CHP Milletvekili Muharrem İnce yaptığı yanlış sonrası “Hata yaptım, Özür dilerim” diyeceğine konuyu başka bir noktaya çekerek kendini savunmuş; “Ben Kamyoncu Şerif’in oğluyum. Ne dediysem o. Sözümden dönmem.” Yani bu arada halk adamı olduğunu, halka yakın olduğunu söyleyerek seçmenini arakasına almak istiyor. İlginç bir savunmaydı. Ben, “Ben Kamyoncu Şerif’in oğluyum.” bölümüne takıldım. Muharrem Bey doğrudur “Kamyoncu Şerif”in oğluydu ama artık değildir. Yani artık geldiği yerin adamı değildir. O kesimden kopmuş, halk tabanından kopmuş, eğitimli, gelir düzeyi yüksek, kentli ve toplumun üst kesimin temsilcisi olmuştur. Kendisini tanımıyorum ama verdiği imaj, hakkında oluşan algı budur.
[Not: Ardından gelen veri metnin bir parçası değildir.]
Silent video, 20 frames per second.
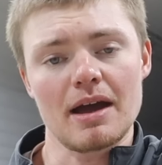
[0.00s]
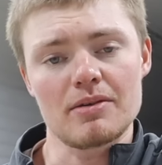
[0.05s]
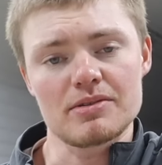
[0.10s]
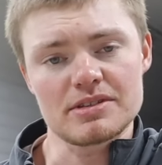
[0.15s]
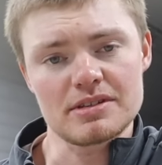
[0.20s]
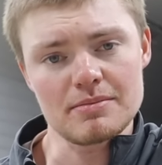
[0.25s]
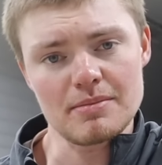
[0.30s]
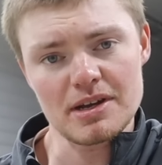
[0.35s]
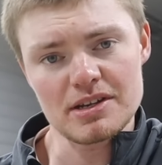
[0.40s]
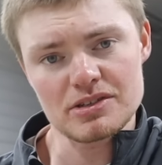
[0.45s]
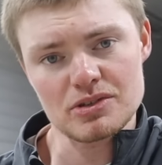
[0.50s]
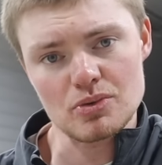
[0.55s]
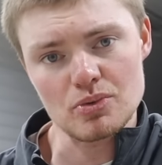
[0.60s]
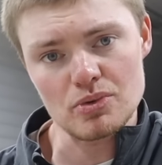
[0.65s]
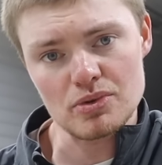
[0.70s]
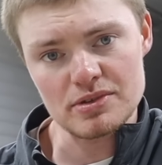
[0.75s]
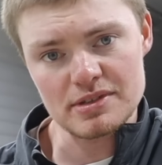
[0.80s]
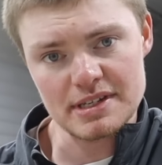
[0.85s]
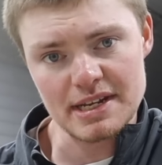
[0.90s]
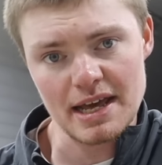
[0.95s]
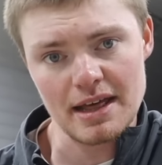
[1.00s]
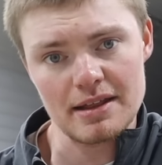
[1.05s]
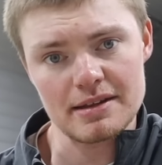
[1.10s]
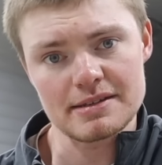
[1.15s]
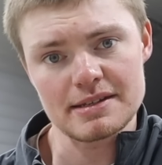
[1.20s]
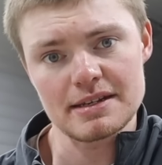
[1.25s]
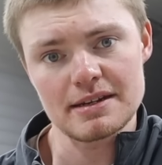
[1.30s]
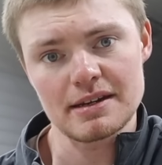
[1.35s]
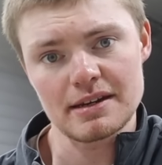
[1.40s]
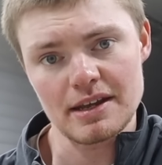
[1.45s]
I was in my school's
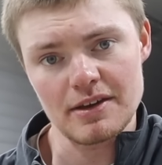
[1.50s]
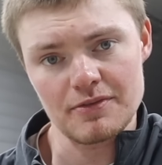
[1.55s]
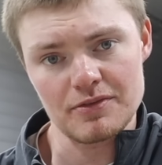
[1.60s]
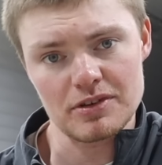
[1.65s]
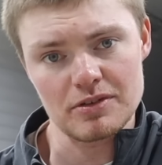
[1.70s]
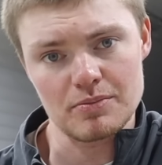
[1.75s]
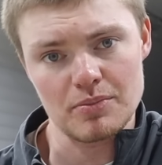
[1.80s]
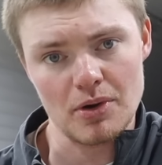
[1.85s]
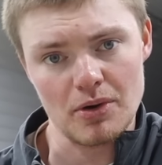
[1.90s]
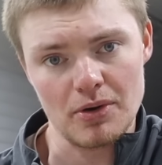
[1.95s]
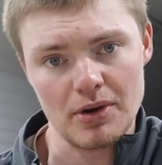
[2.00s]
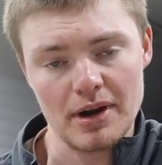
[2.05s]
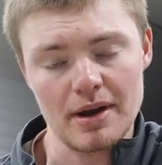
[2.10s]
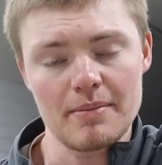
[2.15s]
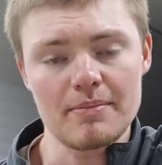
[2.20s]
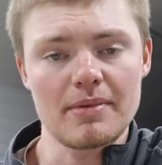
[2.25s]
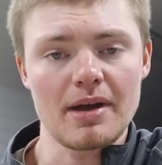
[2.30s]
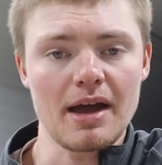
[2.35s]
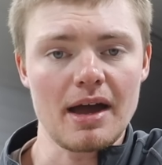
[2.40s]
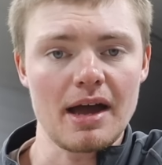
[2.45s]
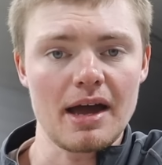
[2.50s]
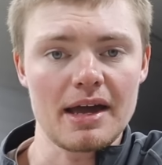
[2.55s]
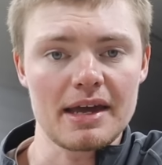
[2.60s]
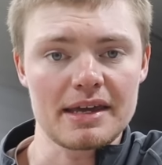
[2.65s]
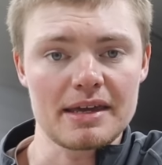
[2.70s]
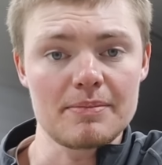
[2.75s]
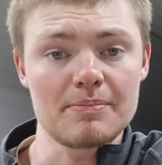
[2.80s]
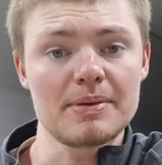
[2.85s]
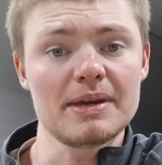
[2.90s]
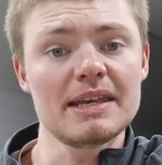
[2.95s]
talented and gifted program. I
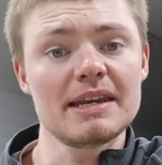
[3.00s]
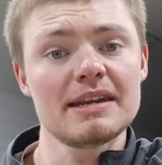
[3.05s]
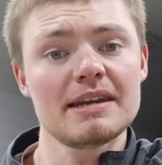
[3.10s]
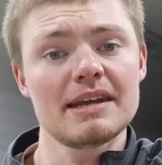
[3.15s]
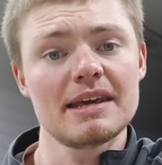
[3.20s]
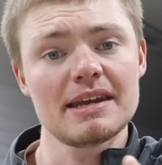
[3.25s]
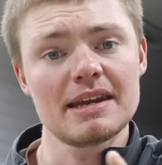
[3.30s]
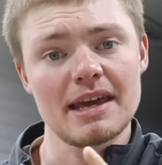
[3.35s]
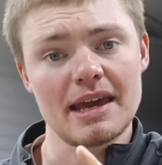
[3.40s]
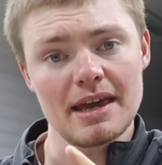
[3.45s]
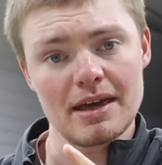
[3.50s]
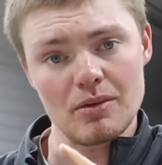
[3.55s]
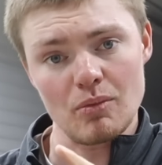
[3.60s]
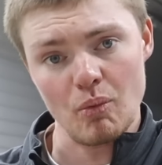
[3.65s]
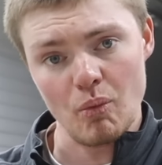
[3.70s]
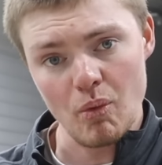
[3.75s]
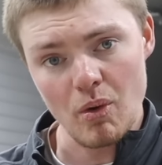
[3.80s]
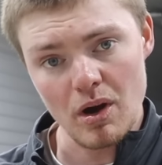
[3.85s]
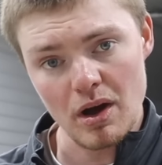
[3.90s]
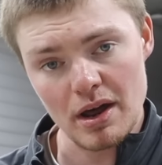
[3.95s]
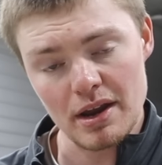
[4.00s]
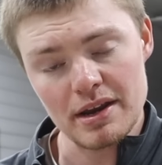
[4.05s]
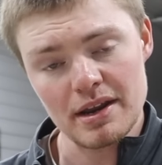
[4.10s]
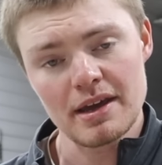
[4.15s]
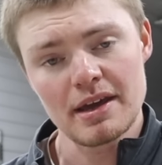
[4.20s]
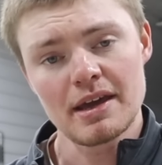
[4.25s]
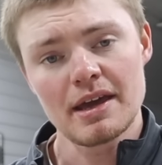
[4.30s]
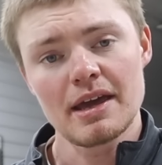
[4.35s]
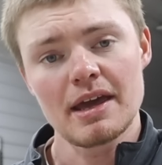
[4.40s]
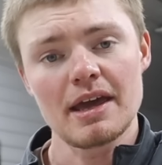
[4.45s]
competed in and won
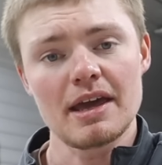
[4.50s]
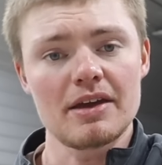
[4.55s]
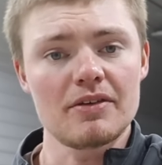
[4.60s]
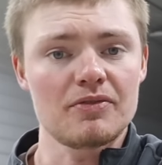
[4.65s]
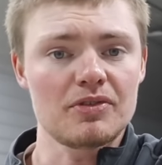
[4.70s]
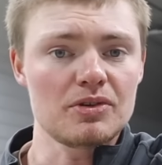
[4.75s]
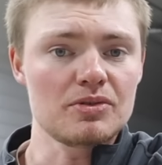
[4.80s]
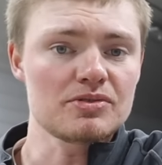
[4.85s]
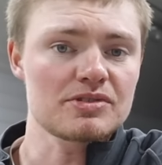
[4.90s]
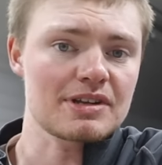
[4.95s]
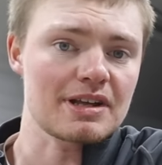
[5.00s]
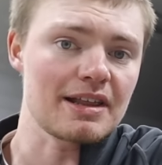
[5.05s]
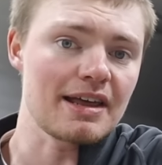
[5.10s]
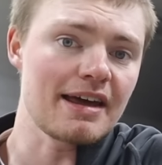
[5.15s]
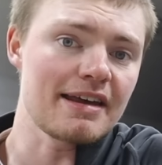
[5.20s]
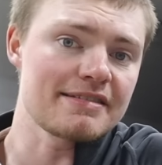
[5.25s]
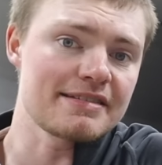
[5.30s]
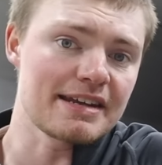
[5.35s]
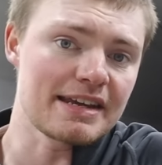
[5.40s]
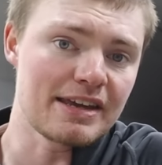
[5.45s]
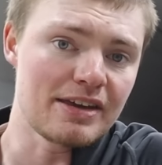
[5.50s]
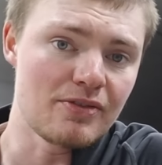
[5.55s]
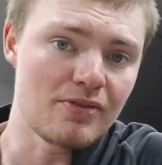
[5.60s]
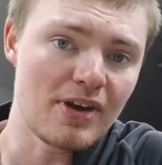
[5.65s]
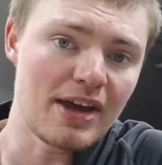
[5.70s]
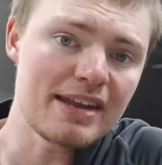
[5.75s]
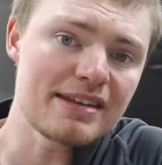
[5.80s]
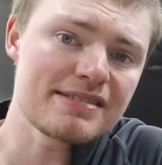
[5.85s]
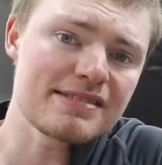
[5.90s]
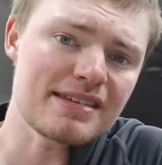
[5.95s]
a few scholastic
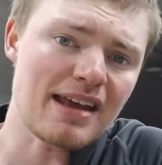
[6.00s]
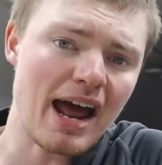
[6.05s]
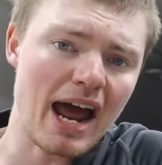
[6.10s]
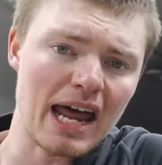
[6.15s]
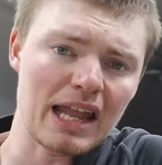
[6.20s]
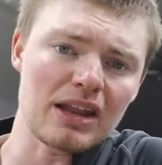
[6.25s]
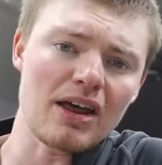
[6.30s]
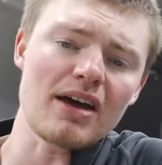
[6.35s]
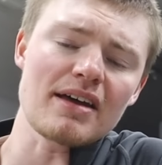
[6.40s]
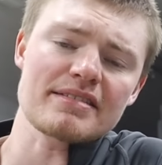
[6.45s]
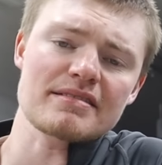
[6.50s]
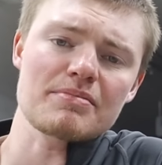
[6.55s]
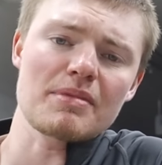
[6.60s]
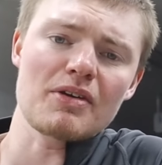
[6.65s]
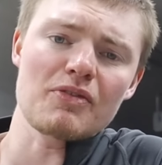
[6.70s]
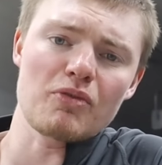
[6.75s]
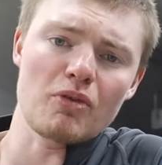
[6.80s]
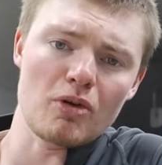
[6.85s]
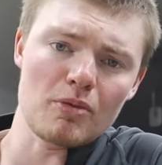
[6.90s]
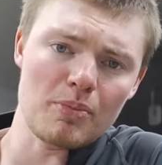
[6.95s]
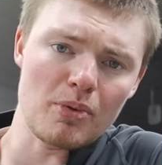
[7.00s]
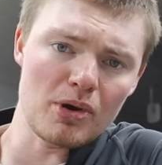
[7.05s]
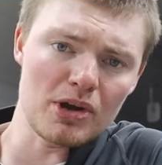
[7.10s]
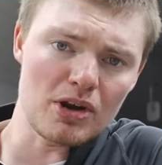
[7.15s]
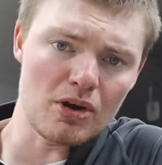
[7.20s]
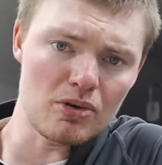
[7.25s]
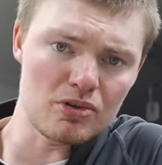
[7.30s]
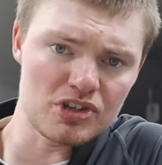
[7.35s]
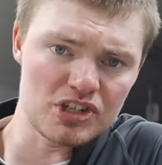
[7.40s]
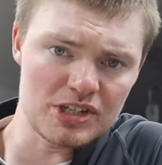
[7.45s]
events. I lost my
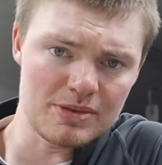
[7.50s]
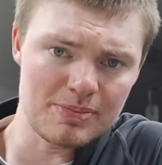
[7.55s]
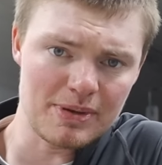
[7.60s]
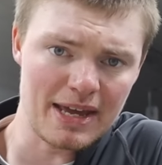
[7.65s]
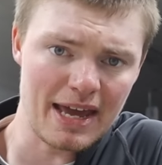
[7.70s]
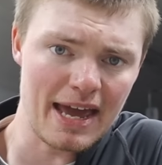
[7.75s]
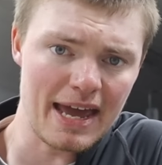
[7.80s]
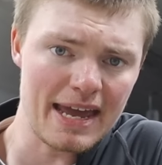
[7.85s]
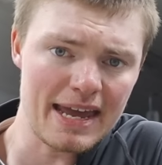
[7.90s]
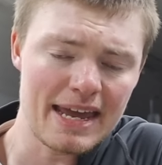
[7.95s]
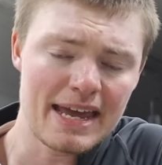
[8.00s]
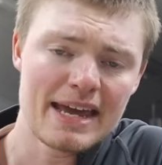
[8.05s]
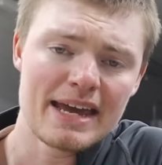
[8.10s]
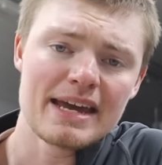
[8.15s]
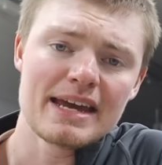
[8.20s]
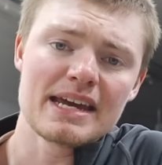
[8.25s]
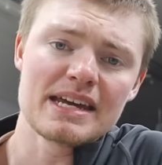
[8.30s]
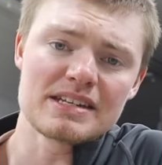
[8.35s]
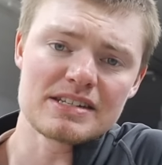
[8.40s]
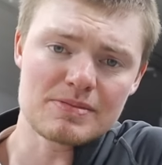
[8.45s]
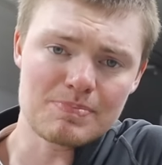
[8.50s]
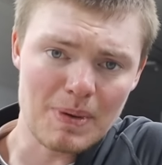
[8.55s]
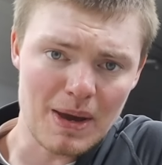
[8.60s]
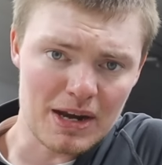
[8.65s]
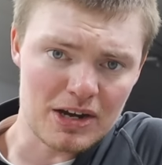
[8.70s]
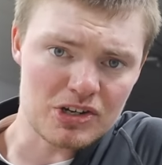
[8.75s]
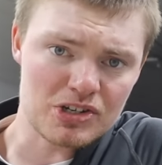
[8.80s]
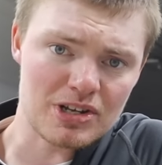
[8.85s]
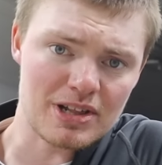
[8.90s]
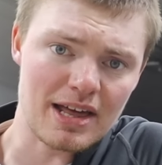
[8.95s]
4.0 GPA in
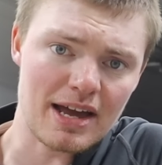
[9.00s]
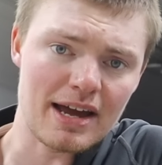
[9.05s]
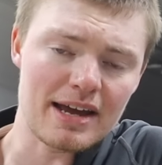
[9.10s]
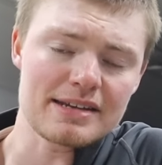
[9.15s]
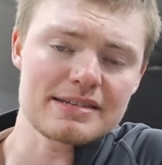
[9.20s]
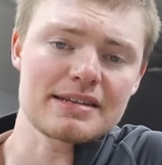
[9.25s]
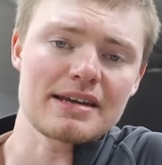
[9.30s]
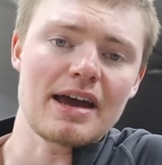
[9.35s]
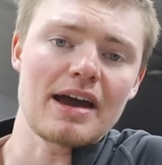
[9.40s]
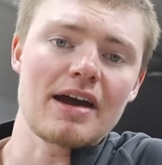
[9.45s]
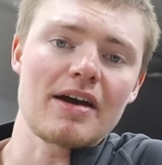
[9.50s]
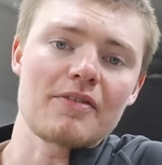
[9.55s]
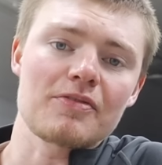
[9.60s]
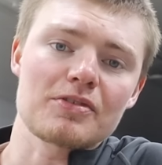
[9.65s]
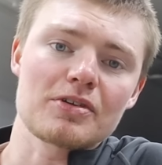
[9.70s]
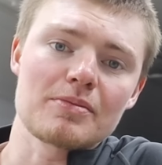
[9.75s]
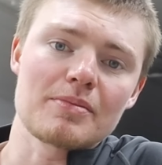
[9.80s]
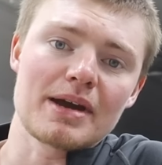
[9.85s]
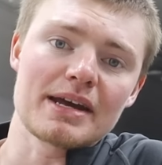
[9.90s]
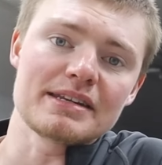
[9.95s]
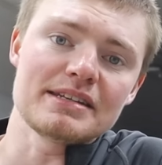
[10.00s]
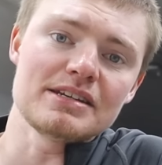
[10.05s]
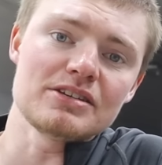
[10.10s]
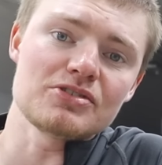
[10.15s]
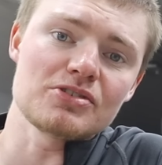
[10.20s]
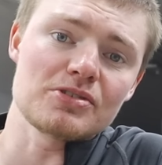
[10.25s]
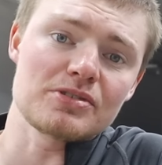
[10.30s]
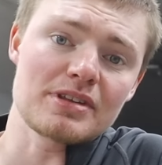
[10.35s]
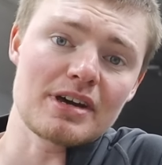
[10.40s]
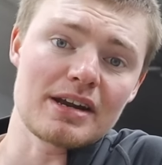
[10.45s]
Spanish class after my
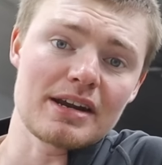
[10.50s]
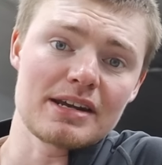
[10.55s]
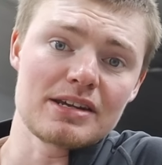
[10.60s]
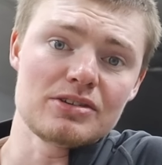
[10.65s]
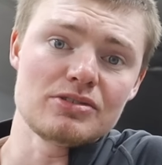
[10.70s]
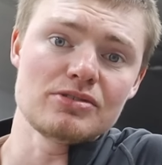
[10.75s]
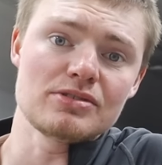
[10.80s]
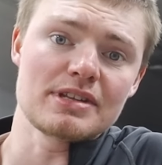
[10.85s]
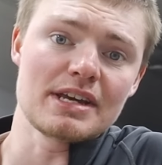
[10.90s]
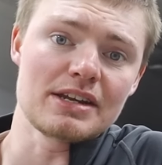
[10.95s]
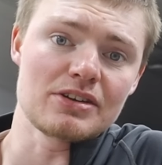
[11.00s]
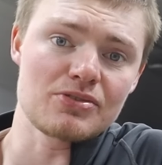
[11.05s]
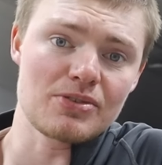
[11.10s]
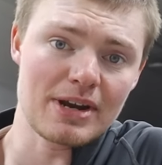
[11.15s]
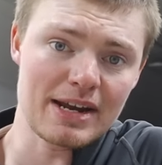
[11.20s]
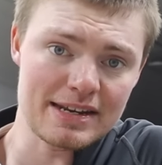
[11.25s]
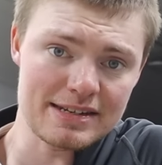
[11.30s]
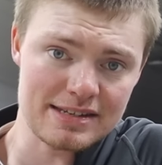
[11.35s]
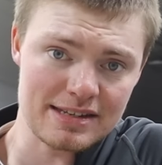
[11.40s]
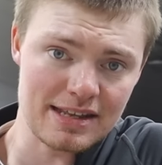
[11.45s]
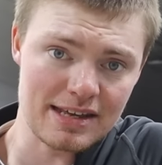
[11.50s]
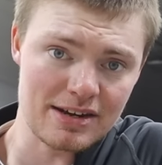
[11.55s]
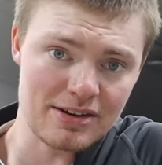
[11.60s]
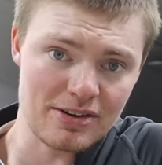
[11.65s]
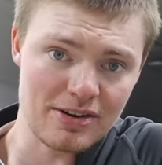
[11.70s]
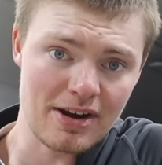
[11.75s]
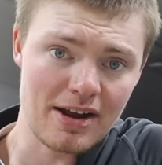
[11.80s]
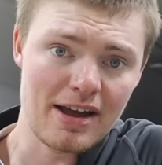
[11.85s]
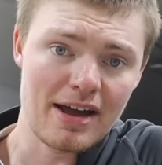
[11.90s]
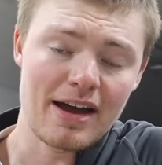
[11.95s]
teacher thought I used a
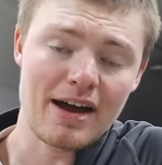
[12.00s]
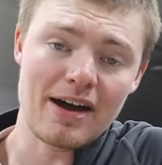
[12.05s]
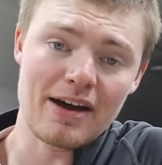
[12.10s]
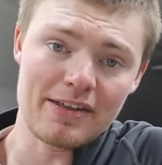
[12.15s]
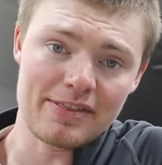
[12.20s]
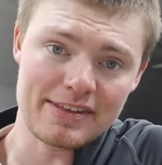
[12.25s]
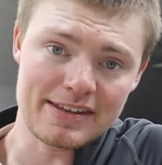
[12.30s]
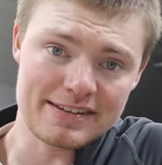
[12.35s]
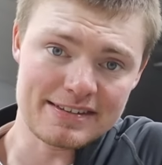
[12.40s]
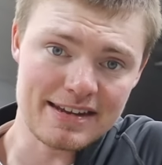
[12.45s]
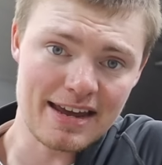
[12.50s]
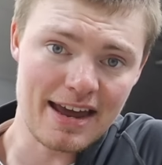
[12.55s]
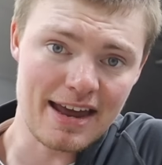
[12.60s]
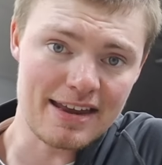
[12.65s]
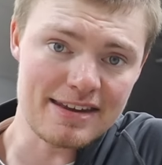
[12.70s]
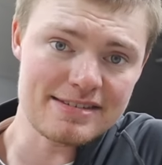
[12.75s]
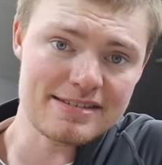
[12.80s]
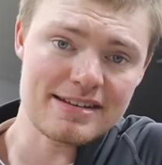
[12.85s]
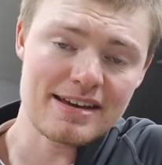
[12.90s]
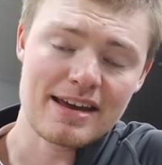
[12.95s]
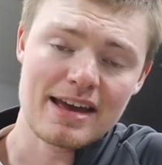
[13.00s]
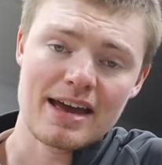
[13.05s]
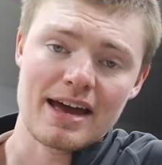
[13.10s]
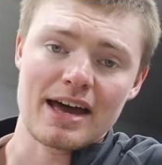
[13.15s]
translator on the test.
Belki partisinden dolayı böyle düşünüyorum, belki gerçekten hala bir halka yakın bir adamıdır ama bende oluşan algı bu.
Bu düşüncemin bir sebebi de belki artık halk deyince halkın dinamik kesimleri olan Kürtleri ve cemaatleri ve gecekondu bölgelerini algılamamdır. Daha önceki yıllarda örneğin 70’lerde “Halk” deyince daha çok köylü, kasabalı, mütedeyyin ama içki de içebilen, orta ve ortanın altındaki kesim anlaşılırdı.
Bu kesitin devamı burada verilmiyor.